The thirst mechanism must also be considered in contrast to the daily fluid requirements of the body. Of the water consumed daily in various forms, a sedentary person will eliminate 45 oz (1,500 ml) as urine, 15 oz (500 ml) through evaporation and perspiration, 10 oz (300 ml) through the lungs, and 6 oz (200 ml) through the digestive and other gastrointestinal processes. An athlete engaged in a demanding workout or who is active in a warm weather environment may lose between 1 qt (1 l) and 4 qt (4 l) of fluid through perspiration in less than 90 minutes of activity. The fluid losses in such circumstances outpace the thirst mechanism, putting athletic performance and athlete health in jeopardy. It is entirely possible for an athlete to begin to sustain the adverse effects of dehydration, which include impaired cardiovascular function, impaired muscle function, and loss of coordination and motor control, before the thirst mechanism has been signaled.
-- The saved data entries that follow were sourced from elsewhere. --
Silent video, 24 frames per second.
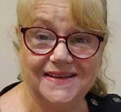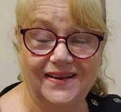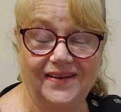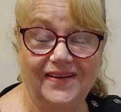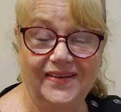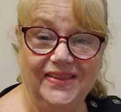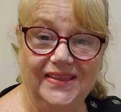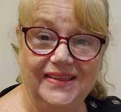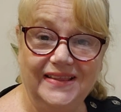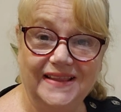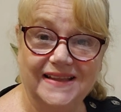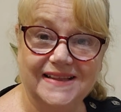I
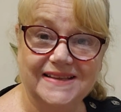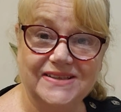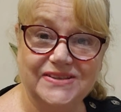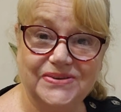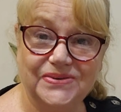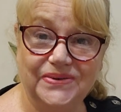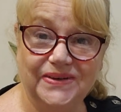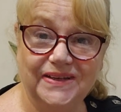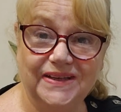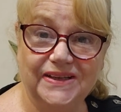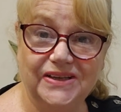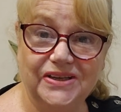think that's
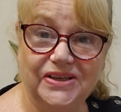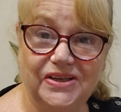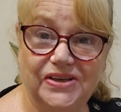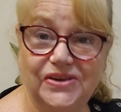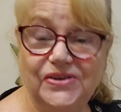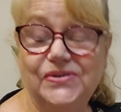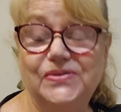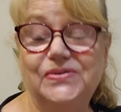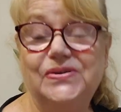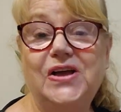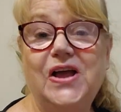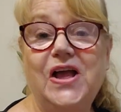really
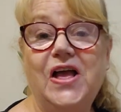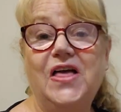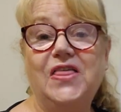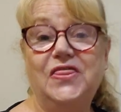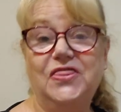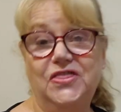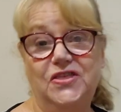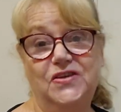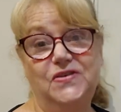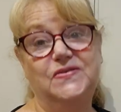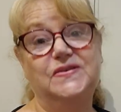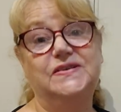cute.
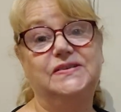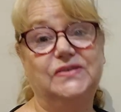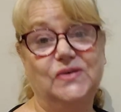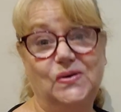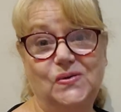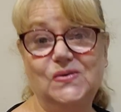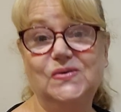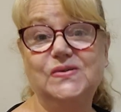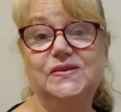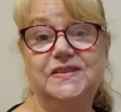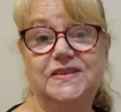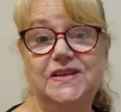There is
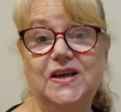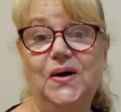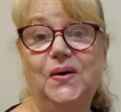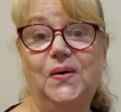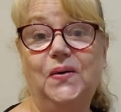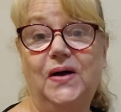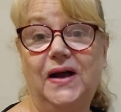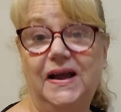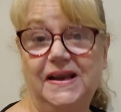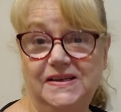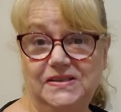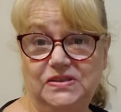also
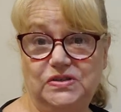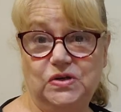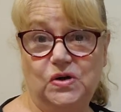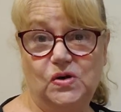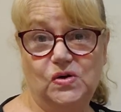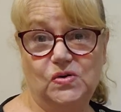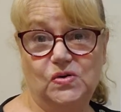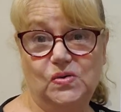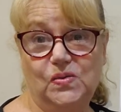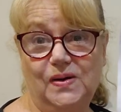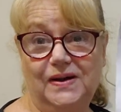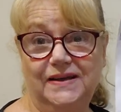a
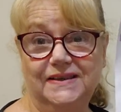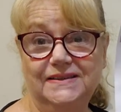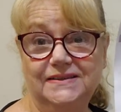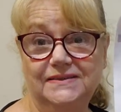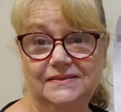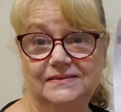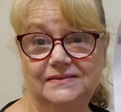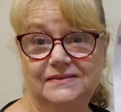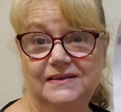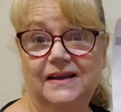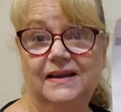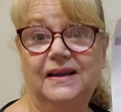dog one,
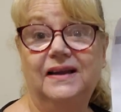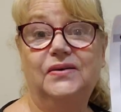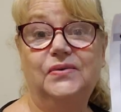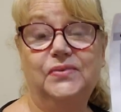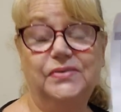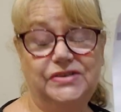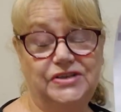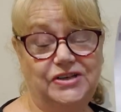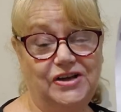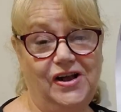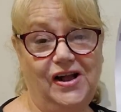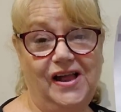
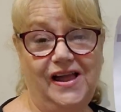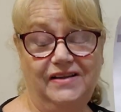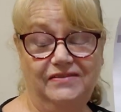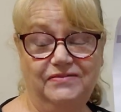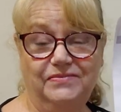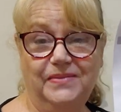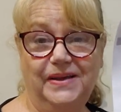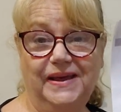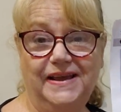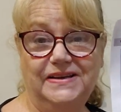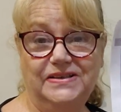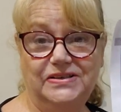which I have
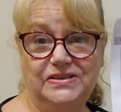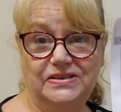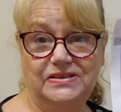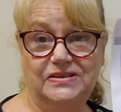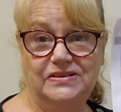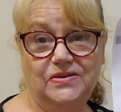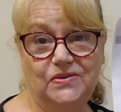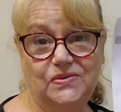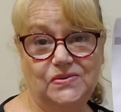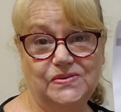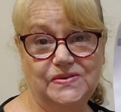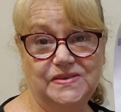made
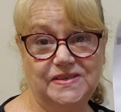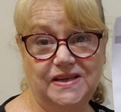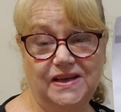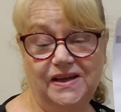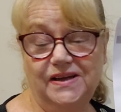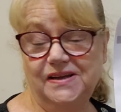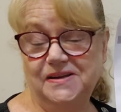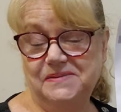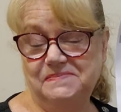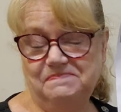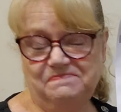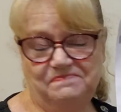
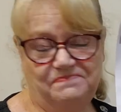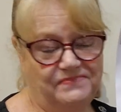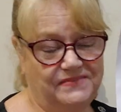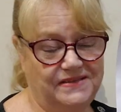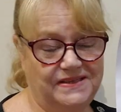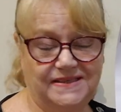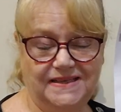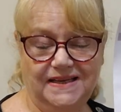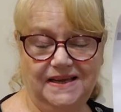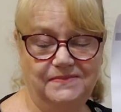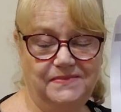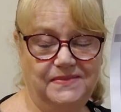also,
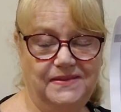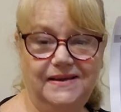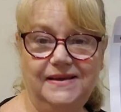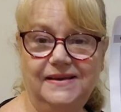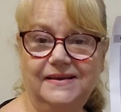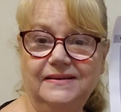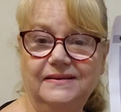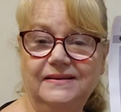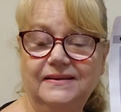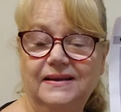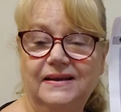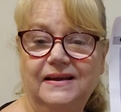same
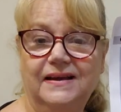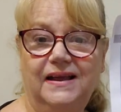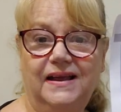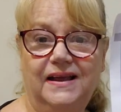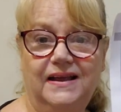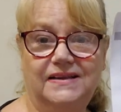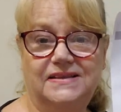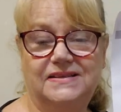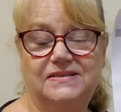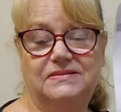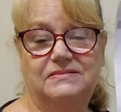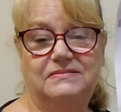thing.
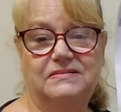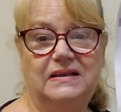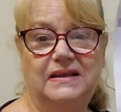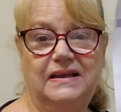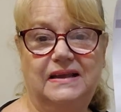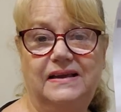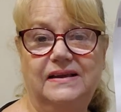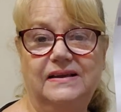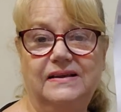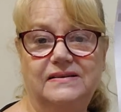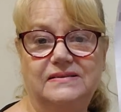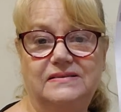It's
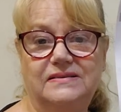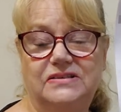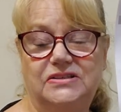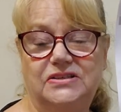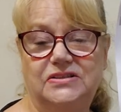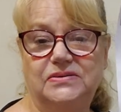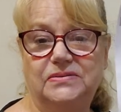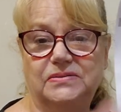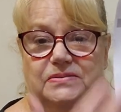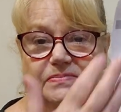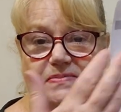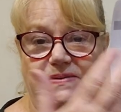geared
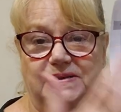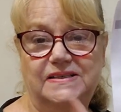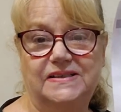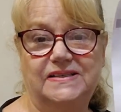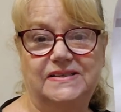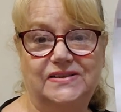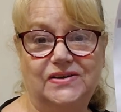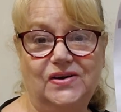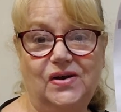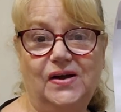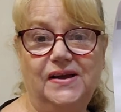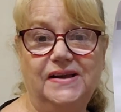to be
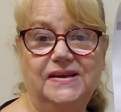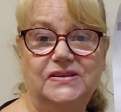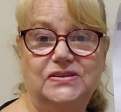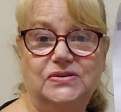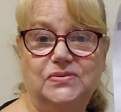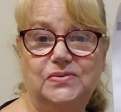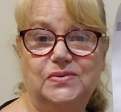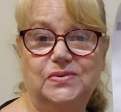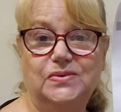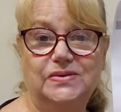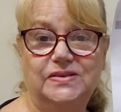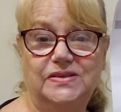designed
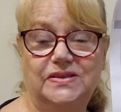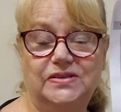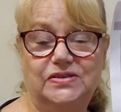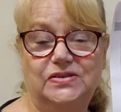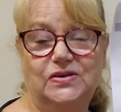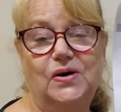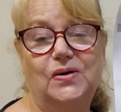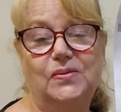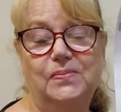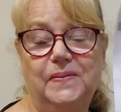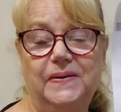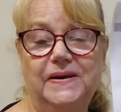towards a
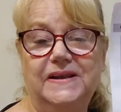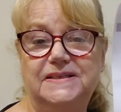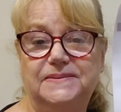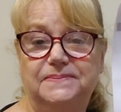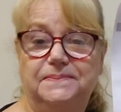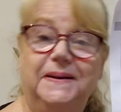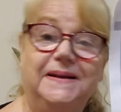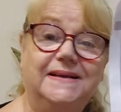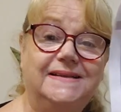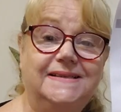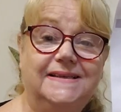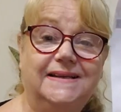dog, but it's
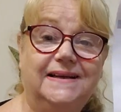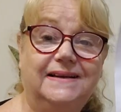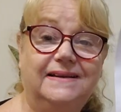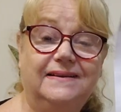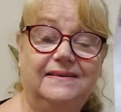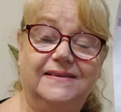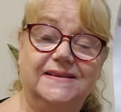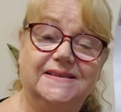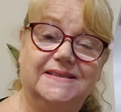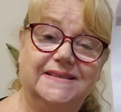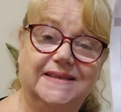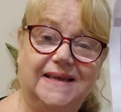basically
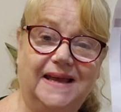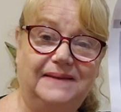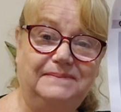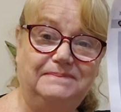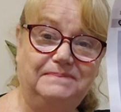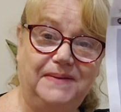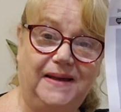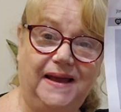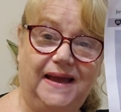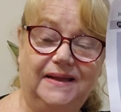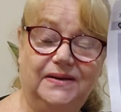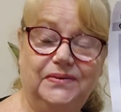the same
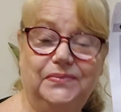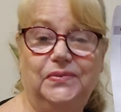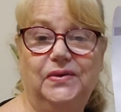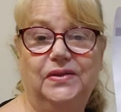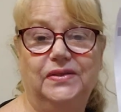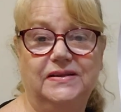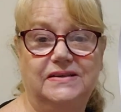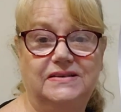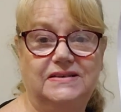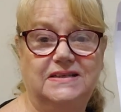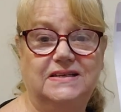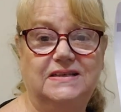pattern with
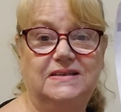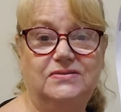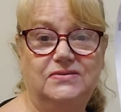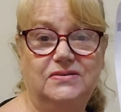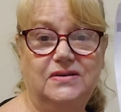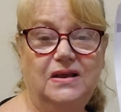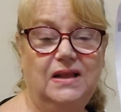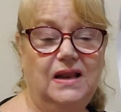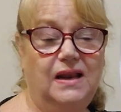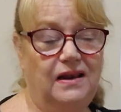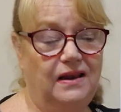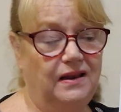a tid,
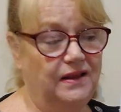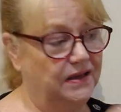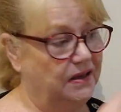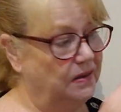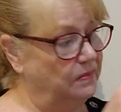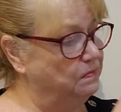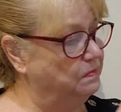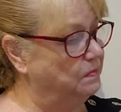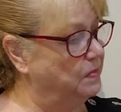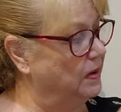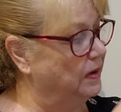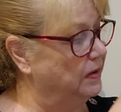like a
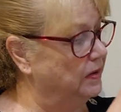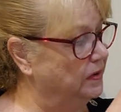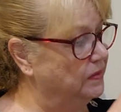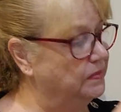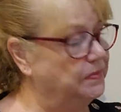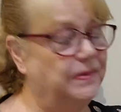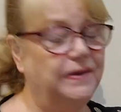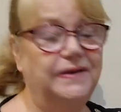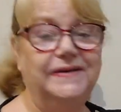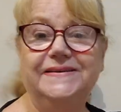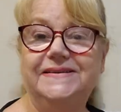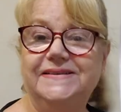bone
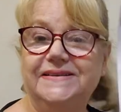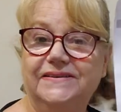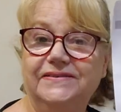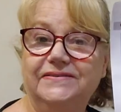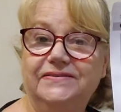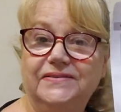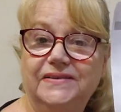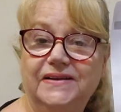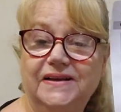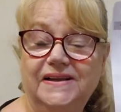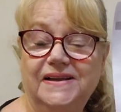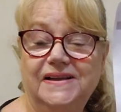
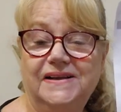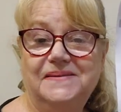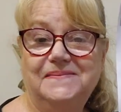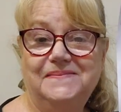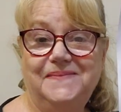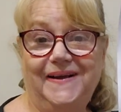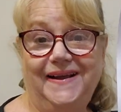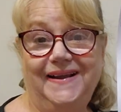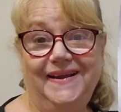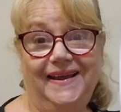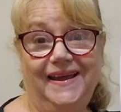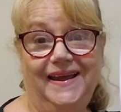motif.
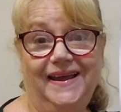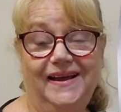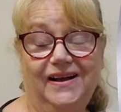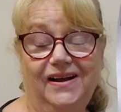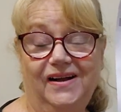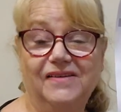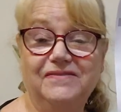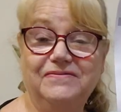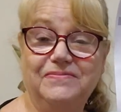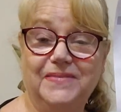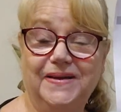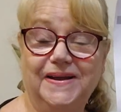But yeah,
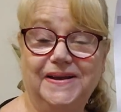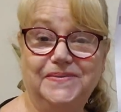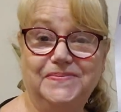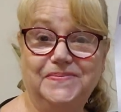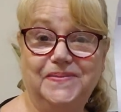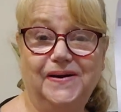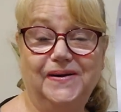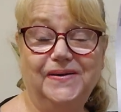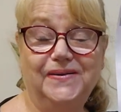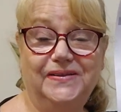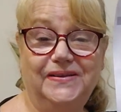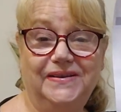I've made
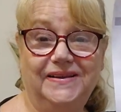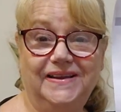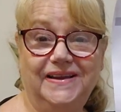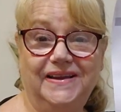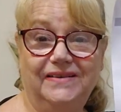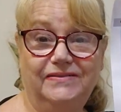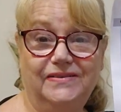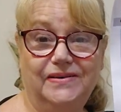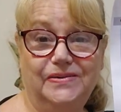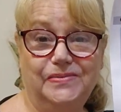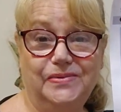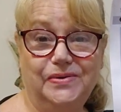both and
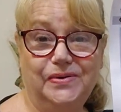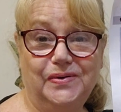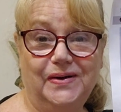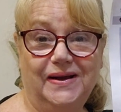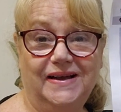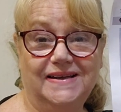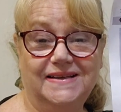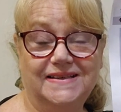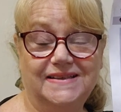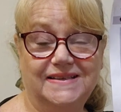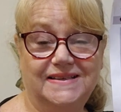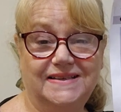given them
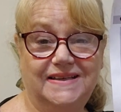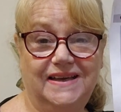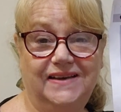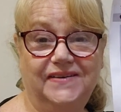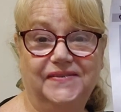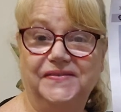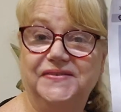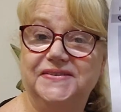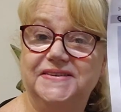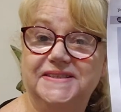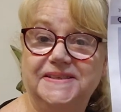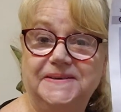away as
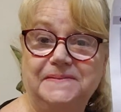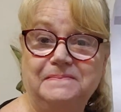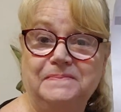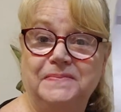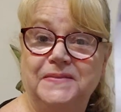gifts.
The gap between the triggering of the thirst mechanism and fluid levels is also a factor at the beginning of the activity. If an athlete relies on the thirst sensation to determine hydration, the athlete will often begin the activity in a mildly dehydrated state.
The warm weather activation of the anti-diuretic hormone (ADH) is also an important factor when assessing the function of the thirst mechanism. ADH is released when the body senses, through the hypo-thalamus, that it is becoming dehydrated and that the blood volume has been reduced through additional perspiration. ADH is the signal conveyed to the kidneys to produce less urine, and to direct greater amounts of water into the blood. This process also may be triggered in advance of any thirst experienced by the athlete.
Because the thirst mechanism is an unreliable indicator of the body's true thermoregulatory and osmoregulatory condition during exercise, an athlete must develop a fluid replacement/hydration strategy that permits optimal function irrespective of the thirst sensation. The consumption of water in the period prior to, during, and subsequent to performance is essential. When the athlete will be involved in significant exercise for periods greater than one hour, the consumption of sport drinks that will assist in maintaining the sodium level, a key component in how the body maintains fluid levels, is important. In warm weather circumstances, the consumption of water to address dehydration, absent proper sodium levels, can lead to a state where the water will not be absorbed into the body as the involuntary systems strive to maintain a desired sodium balance with the sodium remaining. This condition is hyponatremia, a state of water intoxication.
Urine color is a useful general indicator of hydration. When urine is a light yellow color, it signals a proper fluid level; when urine is dark yellow, it is evidence of dehydration, as the urine is too concentrated, a result of the body is secreting greater amounts of ADH to limit fluid outflow.